Joe leaned forward and placed his hands flat on the table. He gazed at the bulging veins that hadn't shown a few years ago.
No choice, Stern? No choice?
Stern nodded slowly.
Yes. It seems it's that way sometimes.
Joe closed his eyes and shook his bead. Stern was speaking very quietly.
Joe? That time in Smyrna?
I hear you.
The smoke and the fires, you remember?
We had to get to it, didn't we. Shared it and had to get to it. Yes, I remember.
And Sivi going mad.
Going all right, going and never coming back. A September Sunday in 1922.
And Theresa beating her head on the floor and screaming Who is that?
I hear it. I've heard it more than once since then and I hear it now, poor little one.
And Haj Harun?
Yes, trailing his great long bloody sword up there in the garden, weeping and wandering around and around lost in the flowers, lost in the smoke and the flames, just lost, that old blessed sack of bones.
Tears my heart it does, him and his tattered yellow cloak and his rusty Crusader's helmet, standing there in the garden holding up his sword, preparing to charge the Turkish soldier who found us hiding there.

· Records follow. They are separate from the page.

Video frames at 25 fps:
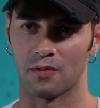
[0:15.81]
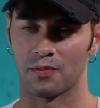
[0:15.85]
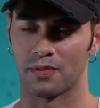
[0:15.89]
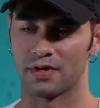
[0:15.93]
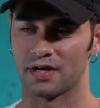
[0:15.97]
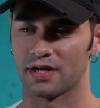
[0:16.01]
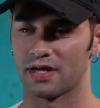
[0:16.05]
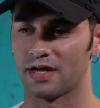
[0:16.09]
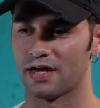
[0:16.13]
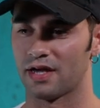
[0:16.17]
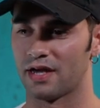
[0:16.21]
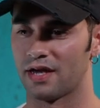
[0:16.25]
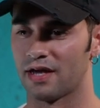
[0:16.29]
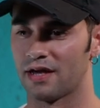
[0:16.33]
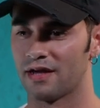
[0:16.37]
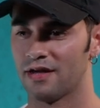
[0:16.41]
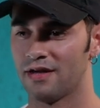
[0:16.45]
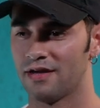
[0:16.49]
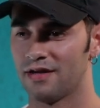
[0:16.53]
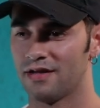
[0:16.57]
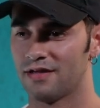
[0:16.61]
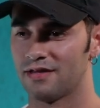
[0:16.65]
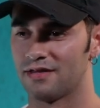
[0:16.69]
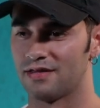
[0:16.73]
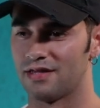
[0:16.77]
Perché
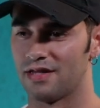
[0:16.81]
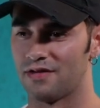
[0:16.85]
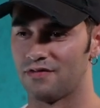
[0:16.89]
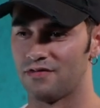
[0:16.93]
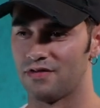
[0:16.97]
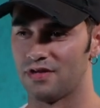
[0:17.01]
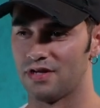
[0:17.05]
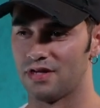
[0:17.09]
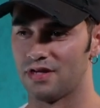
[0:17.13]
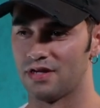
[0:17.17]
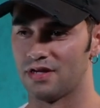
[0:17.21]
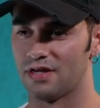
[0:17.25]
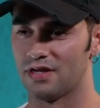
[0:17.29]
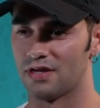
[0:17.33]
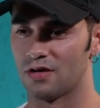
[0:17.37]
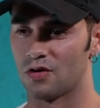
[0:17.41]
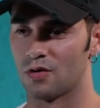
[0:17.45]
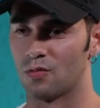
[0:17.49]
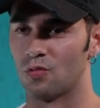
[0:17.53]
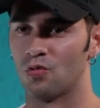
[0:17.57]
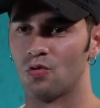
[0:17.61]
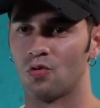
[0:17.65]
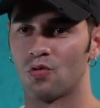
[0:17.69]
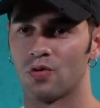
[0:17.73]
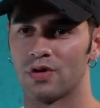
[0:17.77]
devi
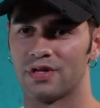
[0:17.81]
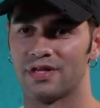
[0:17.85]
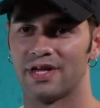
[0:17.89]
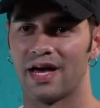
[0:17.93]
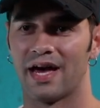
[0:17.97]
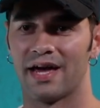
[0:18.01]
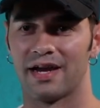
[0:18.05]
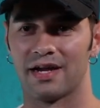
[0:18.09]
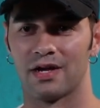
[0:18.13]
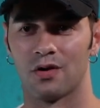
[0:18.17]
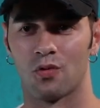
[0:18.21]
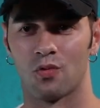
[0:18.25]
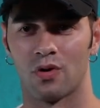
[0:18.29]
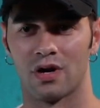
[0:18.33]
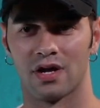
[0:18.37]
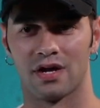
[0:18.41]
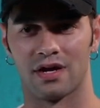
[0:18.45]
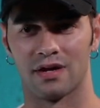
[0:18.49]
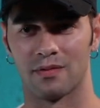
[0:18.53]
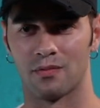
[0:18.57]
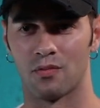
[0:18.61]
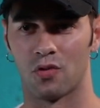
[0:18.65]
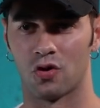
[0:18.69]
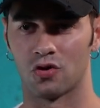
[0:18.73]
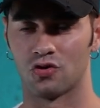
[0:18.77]
comunque dare in
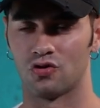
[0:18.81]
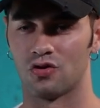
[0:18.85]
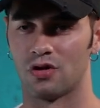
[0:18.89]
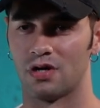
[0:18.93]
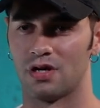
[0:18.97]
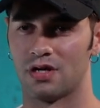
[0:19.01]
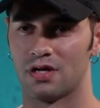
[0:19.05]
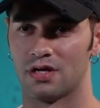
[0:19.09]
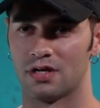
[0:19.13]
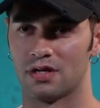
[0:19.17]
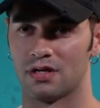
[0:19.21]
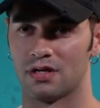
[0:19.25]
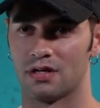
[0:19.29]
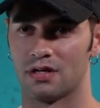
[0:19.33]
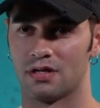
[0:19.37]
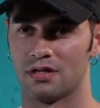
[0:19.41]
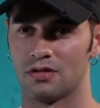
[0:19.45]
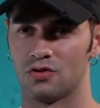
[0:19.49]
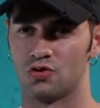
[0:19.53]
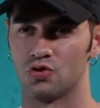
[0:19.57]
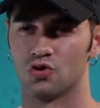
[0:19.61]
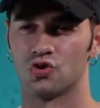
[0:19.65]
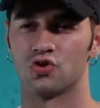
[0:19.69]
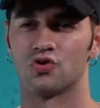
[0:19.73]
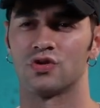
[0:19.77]
qualche modo il, il,
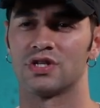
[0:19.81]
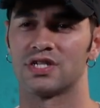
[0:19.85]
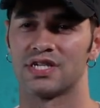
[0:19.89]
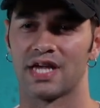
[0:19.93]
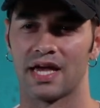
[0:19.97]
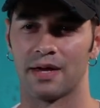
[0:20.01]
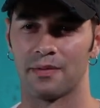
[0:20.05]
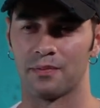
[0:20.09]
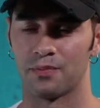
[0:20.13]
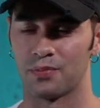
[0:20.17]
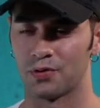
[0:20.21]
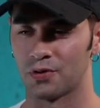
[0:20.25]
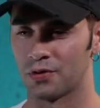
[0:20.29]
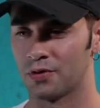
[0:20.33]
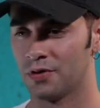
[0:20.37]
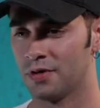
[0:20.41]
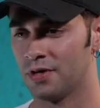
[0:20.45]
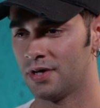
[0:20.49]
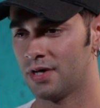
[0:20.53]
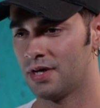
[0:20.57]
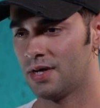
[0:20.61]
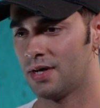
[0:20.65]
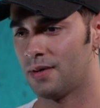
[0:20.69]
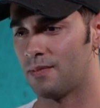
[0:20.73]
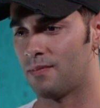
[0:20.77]
giusto esempio,
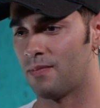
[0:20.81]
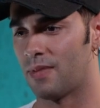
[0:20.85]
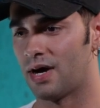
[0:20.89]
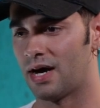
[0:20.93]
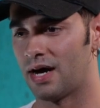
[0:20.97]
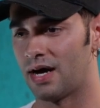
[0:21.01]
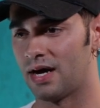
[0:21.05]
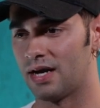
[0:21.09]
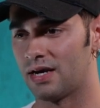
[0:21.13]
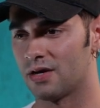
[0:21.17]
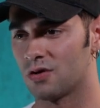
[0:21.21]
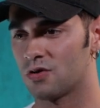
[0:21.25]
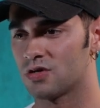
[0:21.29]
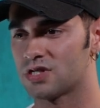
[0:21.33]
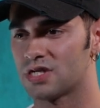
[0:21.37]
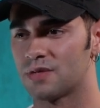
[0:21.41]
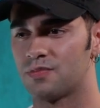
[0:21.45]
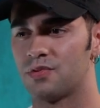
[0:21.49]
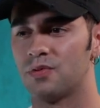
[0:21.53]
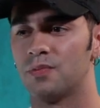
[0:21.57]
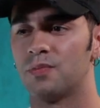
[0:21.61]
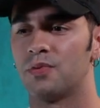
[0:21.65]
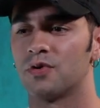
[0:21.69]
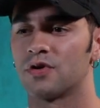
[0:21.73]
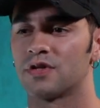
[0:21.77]
ma la cosa
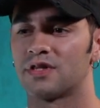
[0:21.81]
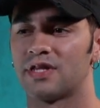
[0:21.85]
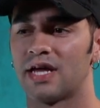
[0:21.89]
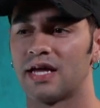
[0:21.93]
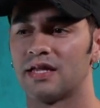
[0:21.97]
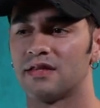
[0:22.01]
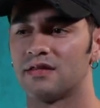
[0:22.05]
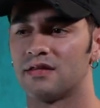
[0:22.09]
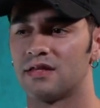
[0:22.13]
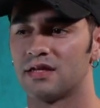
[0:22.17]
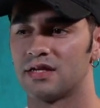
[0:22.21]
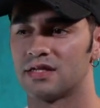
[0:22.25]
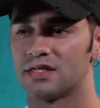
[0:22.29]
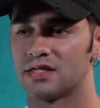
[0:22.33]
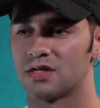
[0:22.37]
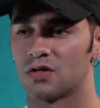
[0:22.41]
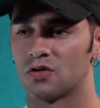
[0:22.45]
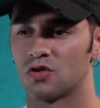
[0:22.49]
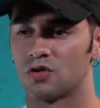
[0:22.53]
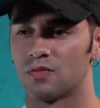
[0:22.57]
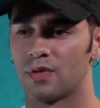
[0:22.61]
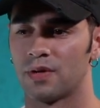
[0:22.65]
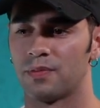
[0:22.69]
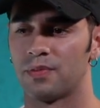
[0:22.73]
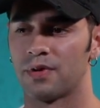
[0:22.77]
più importante
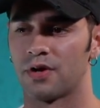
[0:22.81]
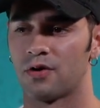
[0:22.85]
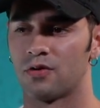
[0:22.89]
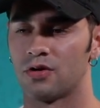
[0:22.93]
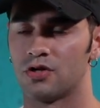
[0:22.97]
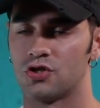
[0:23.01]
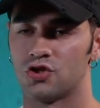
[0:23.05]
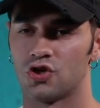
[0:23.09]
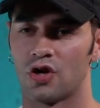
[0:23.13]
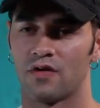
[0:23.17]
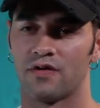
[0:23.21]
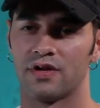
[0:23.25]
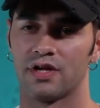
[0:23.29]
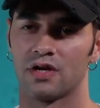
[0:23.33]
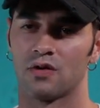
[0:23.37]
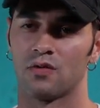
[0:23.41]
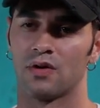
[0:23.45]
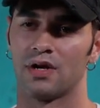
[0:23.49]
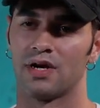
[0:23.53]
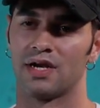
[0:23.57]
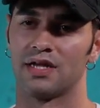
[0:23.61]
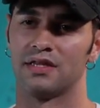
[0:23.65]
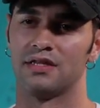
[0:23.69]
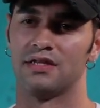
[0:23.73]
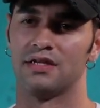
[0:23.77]
secondo me per noi giovani è
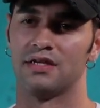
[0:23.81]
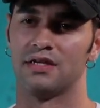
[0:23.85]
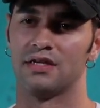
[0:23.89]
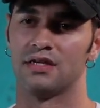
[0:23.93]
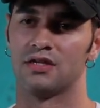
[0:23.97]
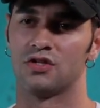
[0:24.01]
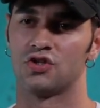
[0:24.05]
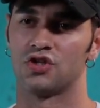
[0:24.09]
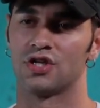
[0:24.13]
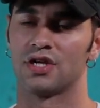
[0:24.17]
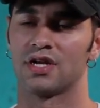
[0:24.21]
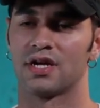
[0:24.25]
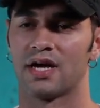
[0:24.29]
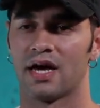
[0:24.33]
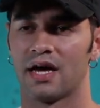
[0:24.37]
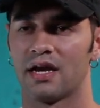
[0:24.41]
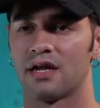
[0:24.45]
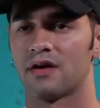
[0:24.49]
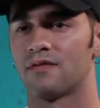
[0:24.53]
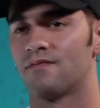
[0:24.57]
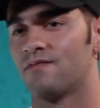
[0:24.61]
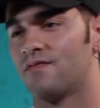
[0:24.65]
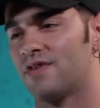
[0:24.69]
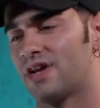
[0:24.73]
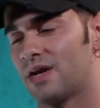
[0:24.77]
quella di
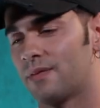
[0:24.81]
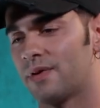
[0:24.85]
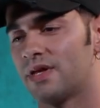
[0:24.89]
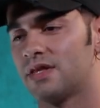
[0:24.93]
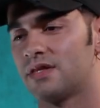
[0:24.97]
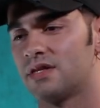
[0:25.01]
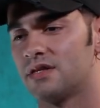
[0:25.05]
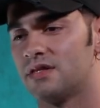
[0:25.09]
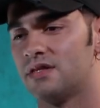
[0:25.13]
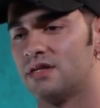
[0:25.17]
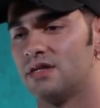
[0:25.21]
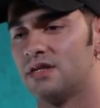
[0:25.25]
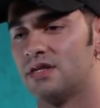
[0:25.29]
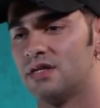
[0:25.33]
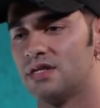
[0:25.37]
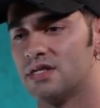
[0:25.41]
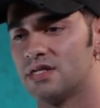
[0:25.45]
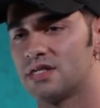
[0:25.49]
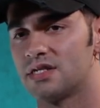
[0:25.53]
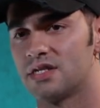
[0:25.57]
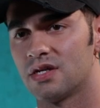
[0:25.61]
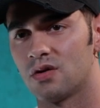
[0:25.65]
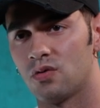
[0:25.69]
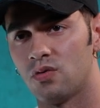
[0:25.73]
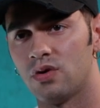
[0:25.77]
cercare veramente di
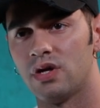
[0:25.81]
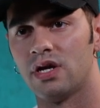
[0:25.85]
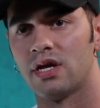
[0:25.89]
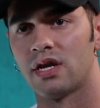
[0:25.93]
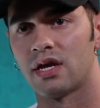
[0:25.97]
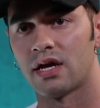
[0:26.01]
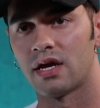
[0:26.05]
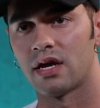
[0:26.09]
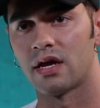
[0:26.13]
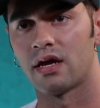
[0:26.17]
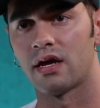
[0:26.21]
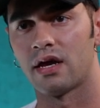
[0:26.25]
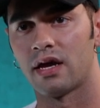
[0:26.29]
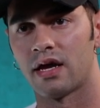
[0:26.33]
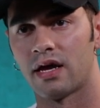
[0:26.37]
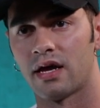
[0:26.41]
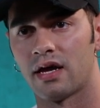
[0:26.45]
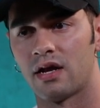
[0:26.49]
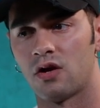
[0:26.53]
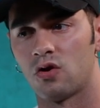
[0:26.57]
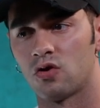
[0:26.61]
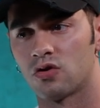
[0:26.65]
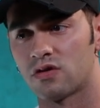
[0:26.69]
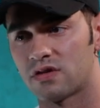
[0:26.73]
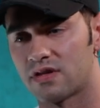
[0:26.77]
inseguire e
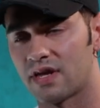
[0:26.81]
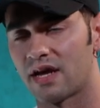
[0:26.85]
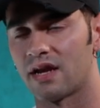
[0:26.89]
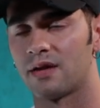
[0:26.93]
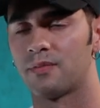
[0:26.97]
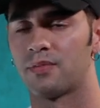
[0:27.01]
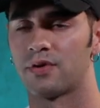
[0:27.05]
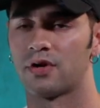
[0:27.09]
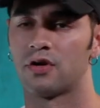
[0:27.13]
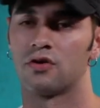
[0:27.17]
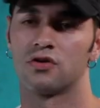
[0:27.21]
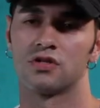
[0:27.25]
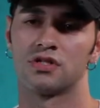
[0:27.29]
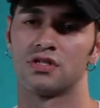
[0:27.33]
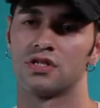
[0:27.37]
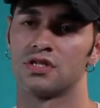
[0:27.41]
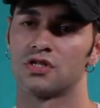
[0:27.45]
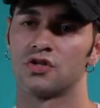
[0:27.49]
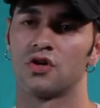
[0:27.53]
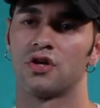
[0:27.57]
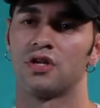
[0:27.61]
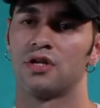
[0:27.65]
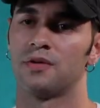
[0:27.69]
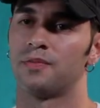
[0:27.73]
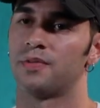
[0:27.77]
lottare per i nostri
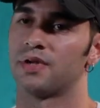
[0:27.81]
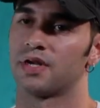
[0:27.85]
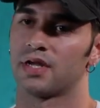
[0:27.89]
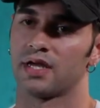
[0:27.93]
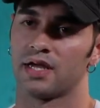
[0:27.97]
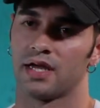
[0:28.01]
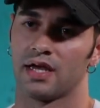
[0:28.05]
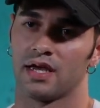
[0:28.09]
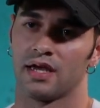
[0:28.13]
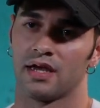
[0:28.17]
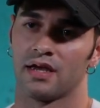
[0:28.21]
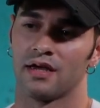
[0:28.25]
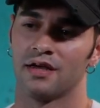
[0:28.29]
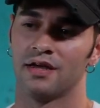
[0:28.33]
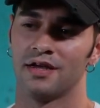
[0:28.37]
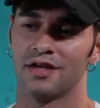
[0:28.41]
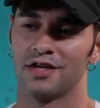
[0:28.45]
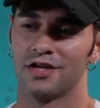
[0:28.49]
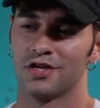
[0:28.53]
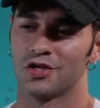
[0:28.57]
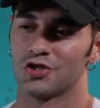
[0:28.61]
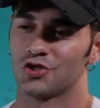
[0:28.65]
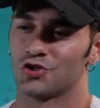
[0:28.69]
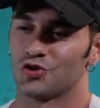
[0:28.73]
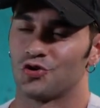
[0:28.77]
sogni perché
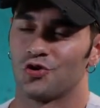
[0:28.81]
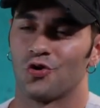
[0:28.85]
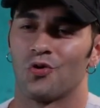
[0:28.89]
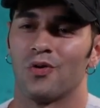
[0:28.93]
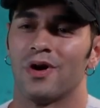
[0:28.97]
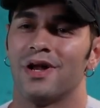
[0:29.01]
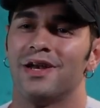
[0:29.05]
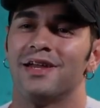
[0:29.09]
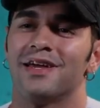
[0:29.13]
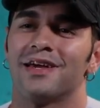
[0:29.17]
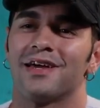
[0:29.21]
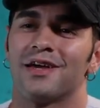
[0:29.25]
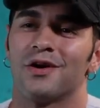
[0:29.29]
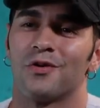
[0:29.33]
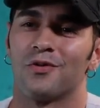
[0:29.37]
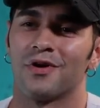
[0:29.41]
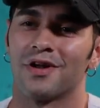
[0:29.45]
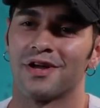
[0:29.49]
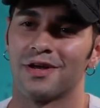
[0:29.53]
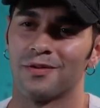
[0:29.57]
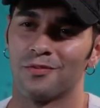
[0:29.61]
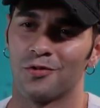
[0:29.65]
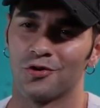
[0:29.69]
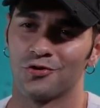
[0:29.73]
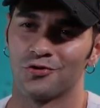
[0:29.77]
sono quelli che in
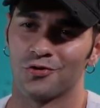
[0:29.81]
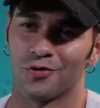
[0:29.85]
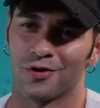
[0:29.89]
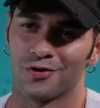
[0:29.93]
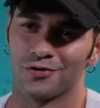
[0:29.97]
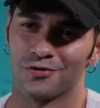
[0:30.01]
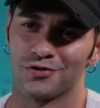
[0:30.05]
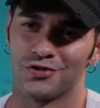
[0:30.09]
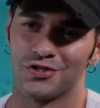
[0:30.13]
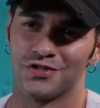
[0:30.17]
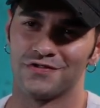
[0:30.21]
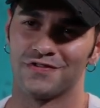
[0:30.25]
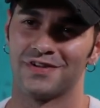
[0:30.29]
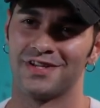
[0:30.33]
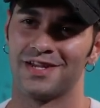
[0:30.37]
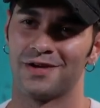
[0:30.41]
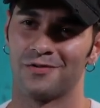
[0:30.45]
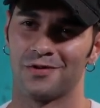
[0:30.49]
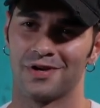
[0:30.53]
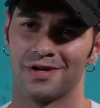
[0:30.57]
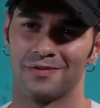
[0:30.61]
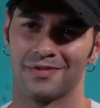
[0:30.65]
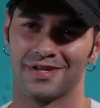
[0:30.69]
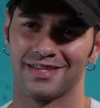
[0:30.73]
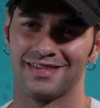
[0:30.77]
qualche modo quando ci
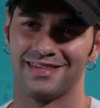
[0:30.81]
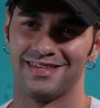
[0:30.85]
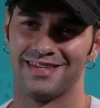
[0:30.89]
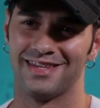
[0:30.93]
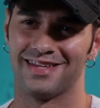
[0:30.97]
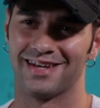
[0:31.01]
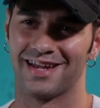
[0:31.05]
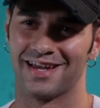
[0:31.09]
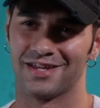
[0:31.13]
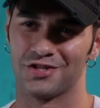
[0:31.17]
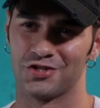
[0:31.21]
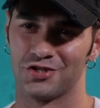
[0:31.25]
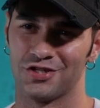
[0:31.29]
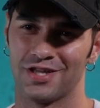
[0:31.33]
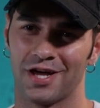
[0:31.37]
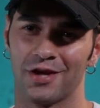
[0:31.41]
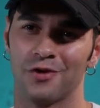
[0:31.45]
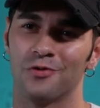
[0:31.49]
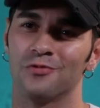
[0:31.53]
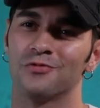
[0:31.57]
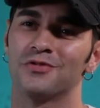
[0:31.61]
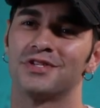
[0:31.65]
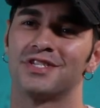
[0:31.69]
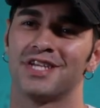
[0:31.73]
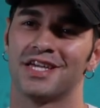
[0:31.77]
svegliamo la mattina ci
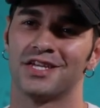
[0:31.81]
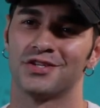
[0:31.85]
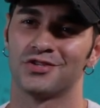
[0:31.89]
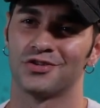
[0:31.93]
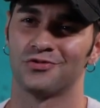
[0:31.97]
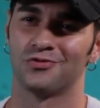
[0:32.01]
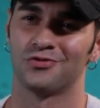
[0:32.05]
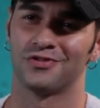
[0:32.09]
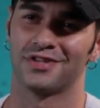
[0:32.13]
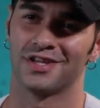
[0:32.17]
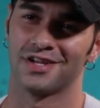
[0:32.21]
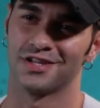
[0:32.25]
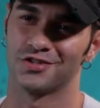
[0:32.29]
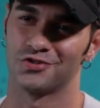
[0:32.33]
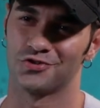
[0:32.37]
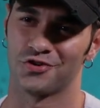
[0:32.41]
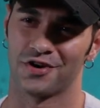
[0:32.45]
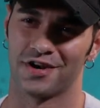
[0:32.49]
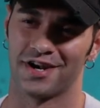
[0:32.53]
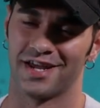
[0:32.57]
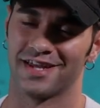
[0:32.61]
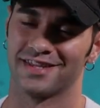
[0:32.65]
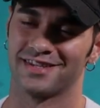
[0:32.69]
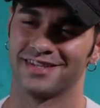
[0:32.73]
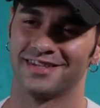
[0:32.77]
danno un senso a tutta la
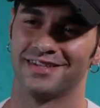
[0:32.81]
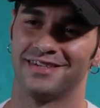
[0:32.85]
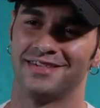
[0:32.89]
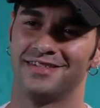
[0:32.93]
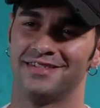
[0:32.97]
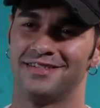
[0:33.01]
giornata.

Been dead before he took a step of course, the rifle aimed straight at his middle, but there he was ready to defend the innocent, defending his Holy City of life in terrible Smyrna with an old sword, awful it was, that moment, I died for him a dozen times before I got the pistol up and shot that soldier in the head. And you know what he's been asking me recently? If we shouldn't arm ourselves because of the way the Arabs and the Jews are going at each other here. The two of us I mean, imagine that. The two of us standing up together to defend Jerusalem. What do you say to something like that? It's daft and all too real.
And the other thing, Joe. The other thing up there.
Joe rubbed his eyes. He emptied his glass.
Yes that too. All right, we've got to do that too. The little Armenian girl on the quay that night dressed in her Sunday best, her Sunday black, because it was a Sunday. Maybe eight years old and raped and bloodied within a breath of her life, lying out there all alone in that hell of screams and smoke and dying.